5. Brennan Bernardino, 1.6

Here's one for the power of perseverance. Bernardino didn't make the team out of spring training, surprisingly passed over in favor of veteran lefty Joely Rodriguez, who was out of options. Rodriguez pitched himself out of the big leagues in short order, and all Bernardino has done since returning is bounce between opener, middle man, and setup man with outstanding results.

He has posted a 0.72 ERA in 21 appearances, intent on proving the front office wrong for starting his season in Worcester.

6. Rafael Devers, 1.6

Even accepting that WAR is not meant to be a precise measurement of value but instead reflect a range, it's still disconcerting to see Devers so far down the list when he's being paid like one of the 10 best players in baseball.

The Red Sox are spending $29 million on a glorified DH with 11 homers. Devers needs to deliver so much more.

7. Connor Wong, 1.2

Another Bloom acquisition that looks better than expected, although that's not much consolation, considering he's all that remains of the Mookie Betts trade. Wong leads all big league catchers in average at .327, and he's uniquely athletic for the position, as evidenced by his time at second base.

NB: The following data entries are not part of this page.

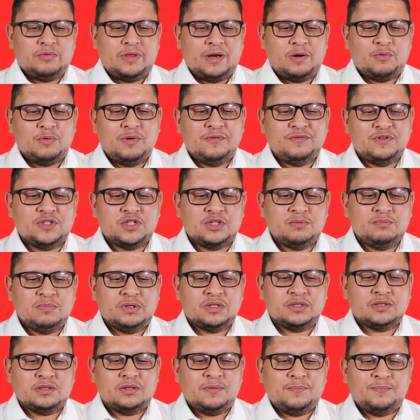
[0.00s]
their revision,
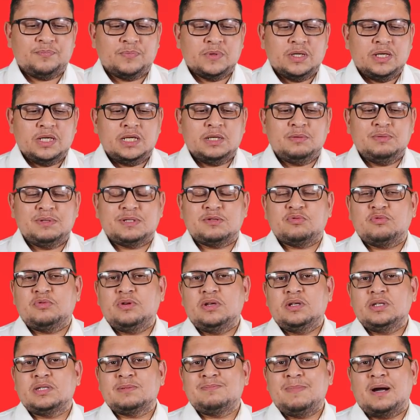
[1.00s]
but um, here it's
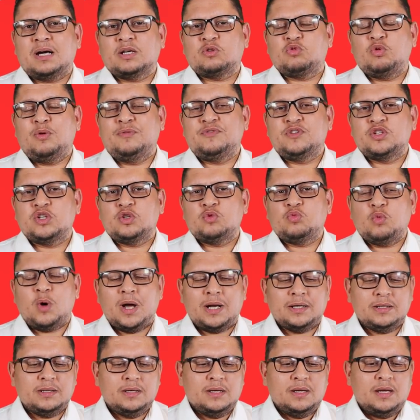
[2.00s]
it's marked revision
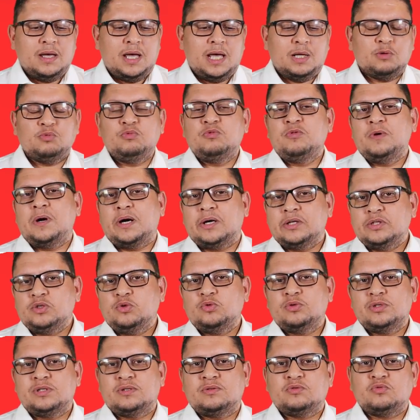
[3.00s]
one, and we are
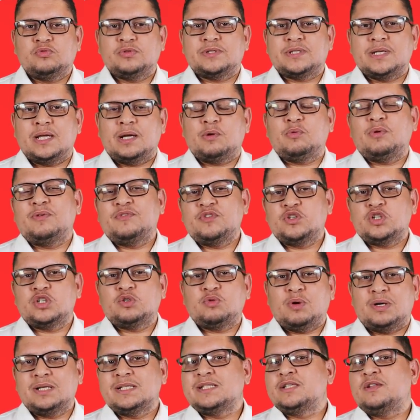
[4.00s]
used to say
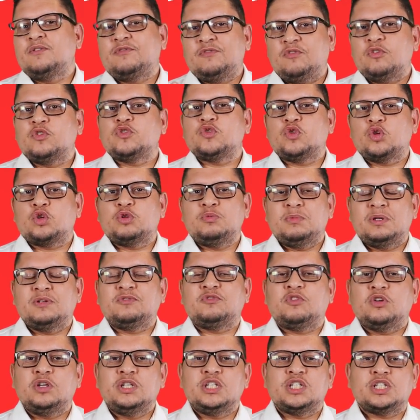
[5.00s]
revision one is the first
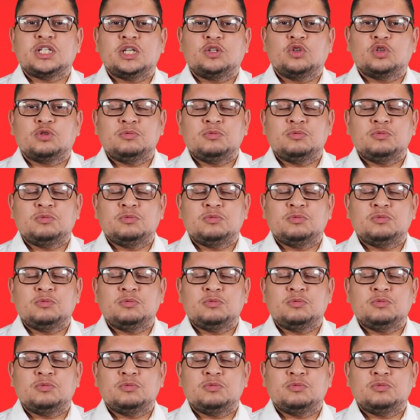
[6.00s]
document for initial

That versatility should come in handy when he's Kyle Teel's backup, and that's not a dig, but an acknowledgement that catcher could be a position of strength in the not-to-distant future.

8. Garrett Whitlock, 0.9

What might've been. Whitlock could be having a Houck-like season if he had stayed healthy. Instead, the oft-injured right-hander lasted only four starts before hitting the injured list with an oblique strain and a 1.96 ERA.

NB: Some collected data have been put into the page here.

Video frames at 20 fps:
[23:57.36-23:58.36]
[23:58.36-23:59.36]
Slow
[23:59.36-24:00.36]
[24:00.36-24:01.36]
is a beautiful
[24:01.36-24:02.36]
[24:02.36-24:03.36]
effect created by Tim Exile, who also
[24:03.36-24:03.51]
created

He then experienced a sore elbow after a rehab start and underwent an internal bracing procedure that will sideline him until next season, when the Red Sox must decide if they want to continue trying to start him or just put him in the bullpen, where he was lights-out in 2021.

9. Justin Slaten, 0.8

Like Whitlock, Slaten was a Rule 5 find, and his emergence should provide some reassurance that new chief baseball officer Craig Breslow knows how to evaluate pitchers. Slaten is 3-2 with a 2.73 ERA in 21 games, and manager Alex Cora hasn't been afraid to lean on the big right-hander in pressure situations.

10. Tyler O'Neill, 0.7

A week into the season, O'Neill was hitting like Shohei Ohtani. He cooled considerably thereafter and now could be trade bait at the deadline, since he's only signed for this season.

It's surprising to see the former Gold Glover so low on this list, given his power (11 homers) and solid defense, but after that torrid start, he's hitting only .236, with barely half as many RBIs (17) as Rafaela (33).